Content starts

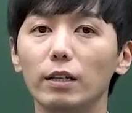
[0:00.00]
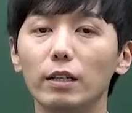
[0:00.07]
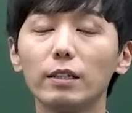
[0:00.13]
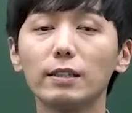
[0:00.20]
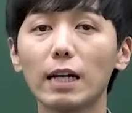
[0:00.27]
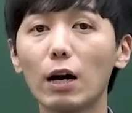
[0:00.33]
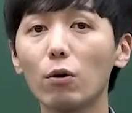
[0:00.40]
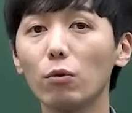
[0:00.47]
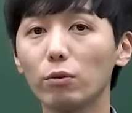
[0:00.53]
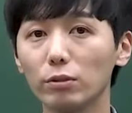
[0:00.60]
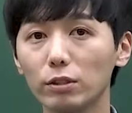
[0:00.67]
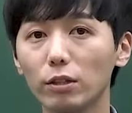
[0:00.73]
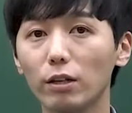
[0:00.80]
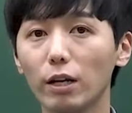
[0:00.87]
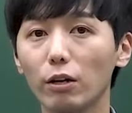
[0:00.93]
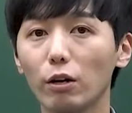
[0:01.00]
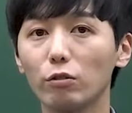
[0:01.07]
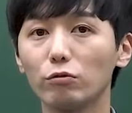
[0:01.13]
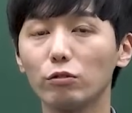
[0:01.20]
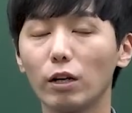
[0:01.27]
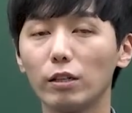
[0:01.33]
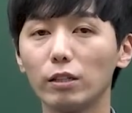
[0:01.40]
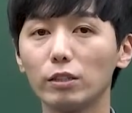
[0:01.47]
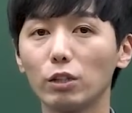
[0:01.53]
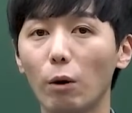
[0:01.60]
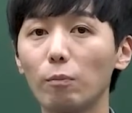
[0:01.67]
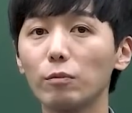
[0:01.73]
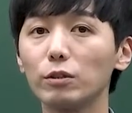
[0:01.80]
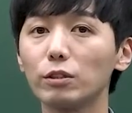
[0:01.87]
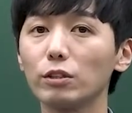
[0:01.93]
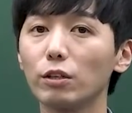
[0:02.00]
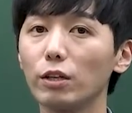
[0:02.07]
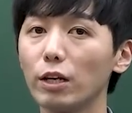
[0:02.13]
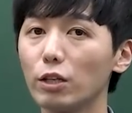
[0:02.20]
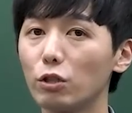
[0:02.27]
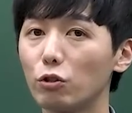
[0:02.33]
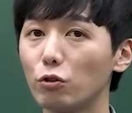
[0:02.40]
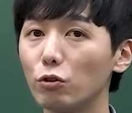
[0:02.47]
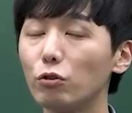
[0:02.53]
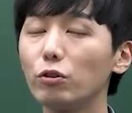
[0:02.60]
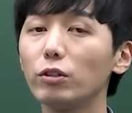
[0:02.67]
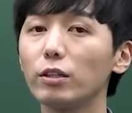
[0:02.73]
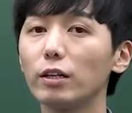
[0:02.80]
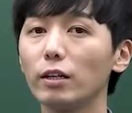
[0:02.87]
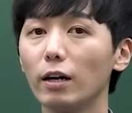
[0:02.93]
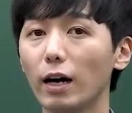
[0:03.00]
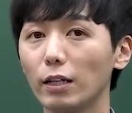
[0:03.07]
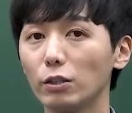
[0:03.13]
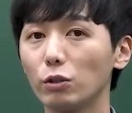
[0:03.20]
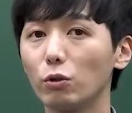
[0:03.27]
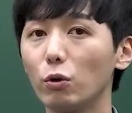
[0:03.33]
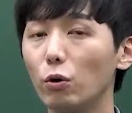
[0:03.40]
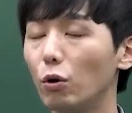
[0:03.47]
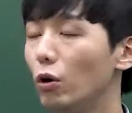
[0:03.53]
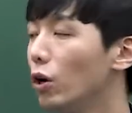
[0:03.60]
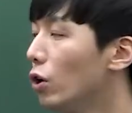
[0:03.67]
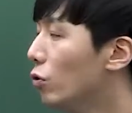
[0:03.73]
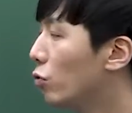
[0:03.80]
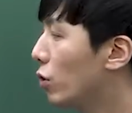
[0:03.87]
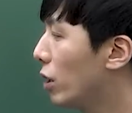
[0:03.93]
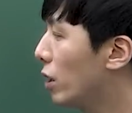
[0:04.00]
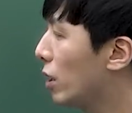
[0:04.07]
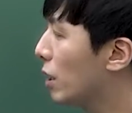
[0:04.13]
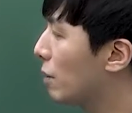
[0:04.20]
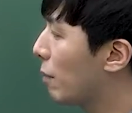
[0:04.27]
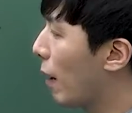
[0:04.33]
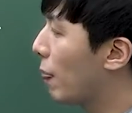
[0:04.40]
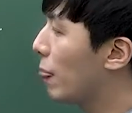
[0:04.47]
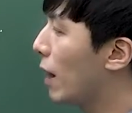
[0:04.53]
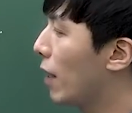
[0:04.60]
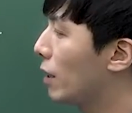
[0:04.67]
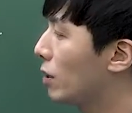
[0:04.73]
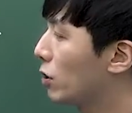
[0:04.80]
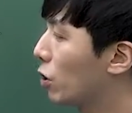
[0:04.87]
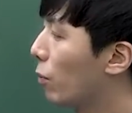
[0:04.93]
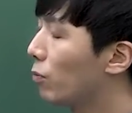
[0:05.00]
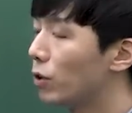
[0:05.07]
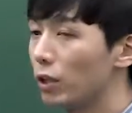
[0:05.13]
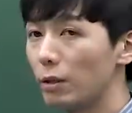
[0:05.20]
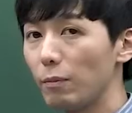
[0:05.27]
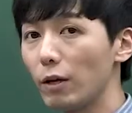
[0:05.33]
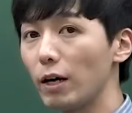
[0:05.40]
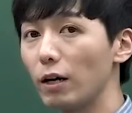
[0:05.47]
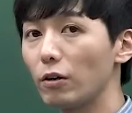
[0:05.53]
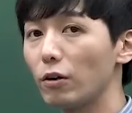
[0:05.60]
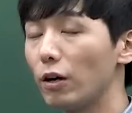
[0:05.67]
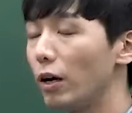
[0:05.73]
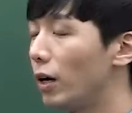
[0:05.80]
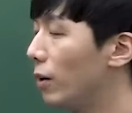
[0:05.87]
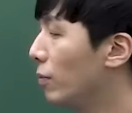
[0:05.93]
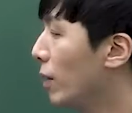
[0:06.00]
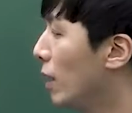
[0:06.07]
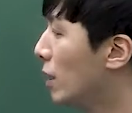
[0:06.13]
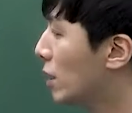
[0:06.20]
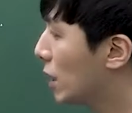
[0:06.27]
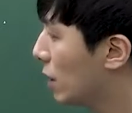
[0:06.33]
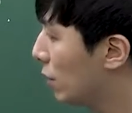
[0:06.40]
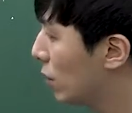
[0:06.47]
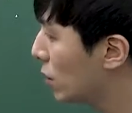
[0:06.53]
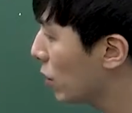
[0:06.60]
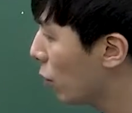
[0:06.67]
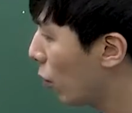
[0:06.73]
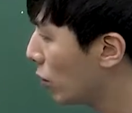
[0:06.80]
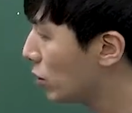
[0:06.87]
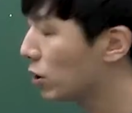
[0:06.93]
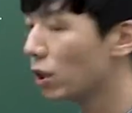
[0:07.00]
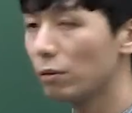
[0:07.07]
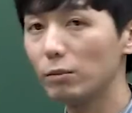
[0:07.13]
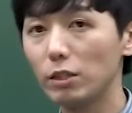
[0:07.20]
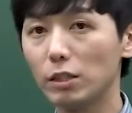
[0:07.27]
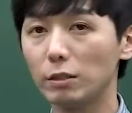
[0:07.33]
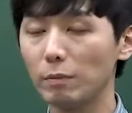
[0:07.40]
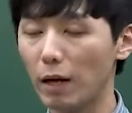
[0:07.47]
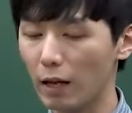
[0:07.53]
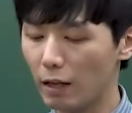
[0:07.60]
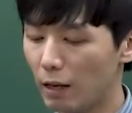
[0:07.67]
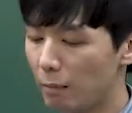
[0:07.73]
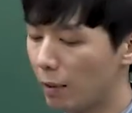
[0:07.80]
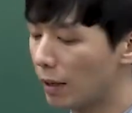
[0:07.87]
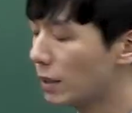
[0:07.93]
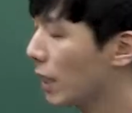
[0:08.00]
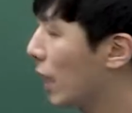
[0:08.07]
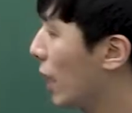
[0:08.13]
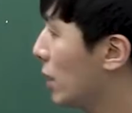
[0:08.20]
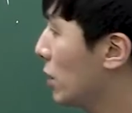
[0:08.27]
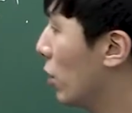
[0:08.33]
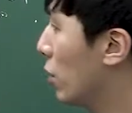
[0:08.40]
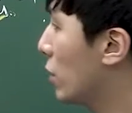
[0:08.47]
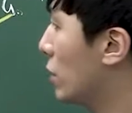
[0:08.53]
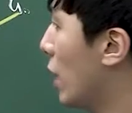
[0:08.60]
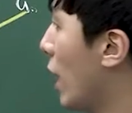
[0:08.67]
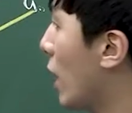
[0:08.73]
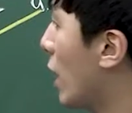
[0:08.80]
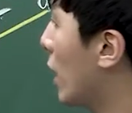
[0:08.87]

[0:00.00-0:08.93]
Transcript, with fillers: 이 쌍곡선의 결국에는 점근선의 기울기를 가지고 우리는 그 만나는 점들이 변할 거예요. 지금은 이제 원점이지만 마찬가지 여기서 한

Content ends

*Task to carry out*
Print each entry precisely as written; the pictures stay out.

*Answer below*
[0:00.00]
[0:00.07]
[0:00.13]
[0:00.20]
[0:00.27]
[0:00.33]
[0:00.40]
[0:00.47]
[0:00.53]
[0:00.60]
[0:00.67]
[0:00.73]
[0:00.80]
[0:00.87]
[0:00.93]
[0:01.00]
[0:01.07]
[0:01.13]
[0:01.20]
[0:01.27]
[0:01.33]
[0:01.40]
[0:01.47]
[0:01.53]
[0:01.60]
[0:01.67]
[0:01.73]
[0:01.80]
[0:01.87]
[0:01.93]
[0:02.00]
[0:02.07]
[0:02.13]
[0:02.20]
[0:02.27]
[0:02.33]
[0:02.40]
[0:02.47]
[0:02.53]
[0:02.60]
[0:02.67]
[0:02.73]
[0:02.80]
[0:02.87]
[0:02.93]
[0:03.00]
[0:03.07]
[0:03.13]
[0:03.20]
[0:03.27]
[0:03.33]
[0:03.40]
[0:03.47]
[0:03.53]
[0:03.60]
[0:03.67]
[0:03.73]
[0:03.80]
[0:03.87]
[0:03.93]
[0:04.00]
[0:04.07]
[0:04.13]
[0:04.20]
[0:04.27]
[0:04.33]
[0:04.40]
[0:04.47]
[0:04.53]
[0:04.60]
[0:04.67]
[0:04.73]
[0:04.80]
[0:04.87]
[0:04.93]
[0:05.00]
[0:05.07]
[0:05.13]
[0:05.20]
[0:05.27]
[0:05.33]
[0:05.40]
[0:05.47]
[0:05.53]
[0:05.60]
[0:05.67]
[0:05.73]
[0:05.80]
[0:05.87]
[0:05.93]
[0:06.00]
[0:06.07]
[0:06.13]
[0:06.20]
[0:06.27]
[0:06.33]
[0:06.40]
[0:06.47]
[0:06.53]
[0:06.60]
[0:06.67]
[0:06.73]
[0:06.80]
[0:06.87]
[0:06.93]
[0:07.00]
[0:07.07]
[0:07.13]
[0:07.20]
[0:07.27]
[0:07.33]
[0:07.40]
[0:07.47]
[0:07.53]
[0:07.60]
[0:07.67]
[0:07.73]
[0:07.80]
[0:07.87]
[0:07.93]
[0:08.00]
[0:08.07]
[0:08.13]
[0:08.20]
[0:08.27]
[0:08.33]
[0:08.40]
[0:08.47]
[0:08.53]
[0:08.60]
[0:08.67]
[0:08.73]
[0:08.80]
[0:08.87]

[0:00.00-0:08.93]
Transcript, with fillers: 이 쌍곡선의 결국에는 점근선의 기울기를 가지고 우리는 그 만나는 점들이 변할 거예요. 지금은 이제 원점이지만 마찬가지 여기서 한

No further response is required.